This is a 4 part series on working with Protobuf in C# .NET. While you can start anywhere in the series, it’s always best to start at the beginning!
Part 1 – Getting Started
Part 2 – Serializing/Deserializing
Part 3 – Using Length Prefixes
Part 4 – Performance Comparisons
I had just started programming in C# when JSON started gaining steam as the “XML Killer”. Being new to software development, I didn’t really have a horse in the race, but I was fascinated by the almost tribal level of care people put into such a simple thing as competing data formats.

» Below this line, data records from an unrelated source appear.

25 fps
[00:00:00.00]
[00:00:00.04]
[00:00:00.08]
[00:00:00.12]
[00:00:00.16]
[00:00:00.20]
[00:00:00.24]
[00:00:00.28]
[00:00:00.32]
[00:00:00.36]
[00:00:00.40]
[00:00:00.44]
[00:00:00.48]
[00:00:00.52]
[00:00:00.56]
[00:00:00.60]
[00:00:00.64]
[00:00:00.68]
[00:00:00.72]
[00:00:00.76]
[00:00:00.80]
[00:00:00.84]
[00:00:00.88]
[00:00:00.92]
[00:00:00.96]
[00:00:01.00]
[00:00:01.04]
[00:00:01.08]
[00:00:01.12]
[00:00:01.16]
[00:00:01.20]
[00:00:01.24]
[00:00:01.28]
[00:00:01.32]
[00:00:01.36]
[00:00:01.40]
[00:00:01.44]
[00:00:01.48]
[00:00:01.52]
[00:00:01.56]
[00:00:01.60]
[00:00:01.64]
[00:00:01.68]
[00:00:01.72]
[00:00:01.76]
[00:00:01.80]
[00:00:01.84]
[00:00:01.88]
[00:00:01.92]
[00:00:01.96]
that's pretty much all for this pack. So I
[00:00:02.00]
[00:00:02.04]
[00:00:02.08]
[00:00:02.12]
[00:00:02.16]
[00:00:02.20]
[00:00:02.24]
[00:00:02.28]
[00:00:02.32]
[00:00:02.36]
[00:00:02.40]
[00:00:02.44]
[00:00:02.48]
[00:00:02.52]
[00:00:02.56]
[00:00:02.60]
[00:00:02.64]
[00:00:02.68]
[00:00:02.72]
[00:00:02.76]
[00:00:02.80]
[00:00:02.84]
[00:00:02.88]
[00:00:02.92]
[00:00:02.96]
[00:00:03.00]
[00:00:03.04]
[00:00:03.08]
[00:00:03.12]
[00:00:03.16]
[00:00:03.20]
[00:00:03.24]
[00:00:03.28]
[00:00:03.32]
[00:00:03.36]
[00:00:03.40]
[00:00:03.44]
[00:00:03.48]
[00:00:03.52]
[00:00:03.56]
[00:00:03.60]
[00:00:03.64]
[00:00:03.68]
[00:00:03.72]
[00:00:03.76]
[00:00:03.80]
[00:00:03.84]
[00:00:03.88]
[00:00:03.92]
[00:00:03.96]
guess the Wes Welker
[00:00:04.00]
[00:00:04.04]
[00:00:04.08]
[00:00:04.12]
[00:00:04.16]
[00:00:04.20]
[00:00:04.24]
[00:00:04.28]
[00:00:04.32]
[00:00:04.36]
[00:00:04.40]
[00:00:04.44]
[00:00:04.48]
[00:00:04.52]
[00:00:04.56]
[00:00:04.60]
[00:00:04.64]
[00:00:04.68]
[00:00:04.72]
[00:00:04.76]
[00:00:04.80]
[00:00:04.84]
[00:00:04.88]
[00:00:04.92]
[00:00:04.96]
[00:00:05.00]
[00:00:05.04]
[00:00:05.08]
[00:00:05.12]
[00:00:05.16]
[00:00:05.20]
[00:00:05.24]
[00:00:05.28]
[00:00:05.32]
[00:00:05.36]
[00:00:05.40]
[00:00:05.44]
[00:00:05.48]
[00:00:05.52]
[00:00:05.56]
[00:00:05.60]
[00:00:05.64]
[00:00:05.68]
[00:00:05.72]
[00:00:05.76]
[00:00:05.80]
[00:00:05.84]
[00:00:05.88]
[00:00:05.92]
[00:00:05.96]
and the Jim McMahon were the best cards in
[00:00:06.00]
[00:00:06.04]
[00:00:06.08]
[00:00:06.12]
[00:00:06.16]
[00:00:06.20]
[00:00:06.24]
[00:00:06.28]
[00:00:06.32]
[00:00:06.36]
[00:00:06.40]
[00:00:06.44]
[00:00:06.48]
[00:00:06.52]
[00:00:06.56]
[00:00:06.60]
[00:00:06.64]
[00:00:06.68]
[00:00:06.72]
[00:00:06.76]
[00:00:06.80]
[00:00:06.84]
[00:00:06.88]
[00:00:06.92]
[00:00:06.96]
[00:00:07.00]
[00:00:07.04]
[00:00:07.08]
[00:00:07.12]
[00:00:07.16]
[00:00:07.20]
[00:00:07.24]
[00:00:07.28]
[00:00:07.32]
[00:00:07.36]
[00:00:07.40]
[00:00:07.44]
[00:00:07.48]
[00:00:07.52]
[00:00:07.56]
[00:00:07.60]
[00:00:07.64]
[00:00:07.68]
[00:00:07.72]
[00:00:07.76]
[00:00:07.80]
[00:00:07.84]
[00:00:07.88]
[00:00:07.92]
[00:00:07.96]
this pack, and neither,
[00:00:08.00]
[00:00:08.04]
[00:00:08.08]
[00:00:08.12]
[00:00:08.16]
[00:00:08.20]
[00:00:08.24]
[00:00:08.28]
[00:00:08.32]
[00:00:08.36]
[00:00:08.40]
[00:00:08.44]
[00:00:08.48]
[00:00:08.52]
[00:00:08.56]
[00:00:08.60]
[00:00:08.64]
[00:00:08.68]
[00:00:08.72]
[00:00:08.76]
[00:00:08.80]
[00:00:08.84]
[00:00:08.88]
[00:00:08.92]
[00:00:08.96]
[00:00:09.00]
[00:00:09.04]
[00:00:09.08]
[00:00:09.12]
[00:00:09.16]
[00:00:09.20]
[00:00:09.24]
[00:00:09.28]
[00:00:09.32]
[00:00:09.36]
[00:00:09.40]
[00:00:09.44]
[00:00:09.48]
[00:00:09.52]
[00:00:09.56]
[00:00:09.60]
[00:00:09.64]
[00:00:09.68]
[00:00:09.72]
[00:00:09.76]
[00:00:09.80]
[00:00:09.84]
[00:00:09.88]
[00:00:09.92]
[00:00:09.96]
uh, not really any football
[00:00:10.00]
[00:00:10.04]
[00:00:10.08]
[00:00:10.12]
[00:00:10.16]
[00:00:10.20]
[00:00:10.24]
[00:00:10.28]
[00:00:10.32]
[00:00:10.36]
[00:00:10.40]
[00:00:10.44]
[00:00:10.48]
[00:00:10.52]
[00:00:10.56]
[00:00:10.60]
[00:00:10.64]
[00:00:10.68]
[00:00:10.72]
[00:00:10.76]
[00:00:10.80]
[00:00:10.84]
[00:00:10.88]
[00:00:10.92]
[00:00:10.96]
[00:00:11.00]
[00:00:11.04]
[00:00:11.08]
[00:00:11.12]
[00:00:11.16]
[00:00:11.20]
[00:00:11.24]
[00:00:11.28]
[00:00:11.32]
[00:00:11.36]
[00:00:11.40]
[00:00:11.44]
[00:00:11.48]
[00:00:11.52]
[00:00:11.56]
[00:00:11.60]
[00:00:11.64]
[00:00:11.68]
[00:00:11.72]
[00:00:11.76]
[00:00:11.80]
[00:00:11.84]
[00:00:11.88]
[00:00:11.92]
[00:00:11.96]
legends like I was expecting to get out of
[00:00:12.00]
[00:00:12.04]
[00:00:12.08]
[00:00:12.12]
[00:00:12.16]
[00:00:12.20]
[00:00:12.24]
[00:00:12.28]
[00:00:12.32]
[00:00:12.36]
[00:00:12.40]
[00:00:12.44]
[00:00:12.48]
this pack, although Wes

Surprisingly, Google actually released Protobuf (Or Protocol Buffers) in 2008, but I think it’s only just started to pick up steam (Or maybe that’s just in the .NET world). I recently worked on a project that used it, and while not to the level of JSON vs XML, I still saw some similarities in how Protobuf was talked about. Mainly that it was almost made out to be some voodoo world changing piece of technology. All I could think was “But.. It’s just a data serialization format right?”.
The Protobuf docs (just in my view) are not exactly clear in spelling out just what Protobuf is and how it works. Mainly I think that’s because much of the documentation out there takes a language neutral approach to describing how it works. But imagine if you were just learning XML, and you learnt all of the intricacies of XML namespaces, declarations, or entities before actually doing the obvious and serializing a simple piece of data down, looking at it, then deserializing it back up.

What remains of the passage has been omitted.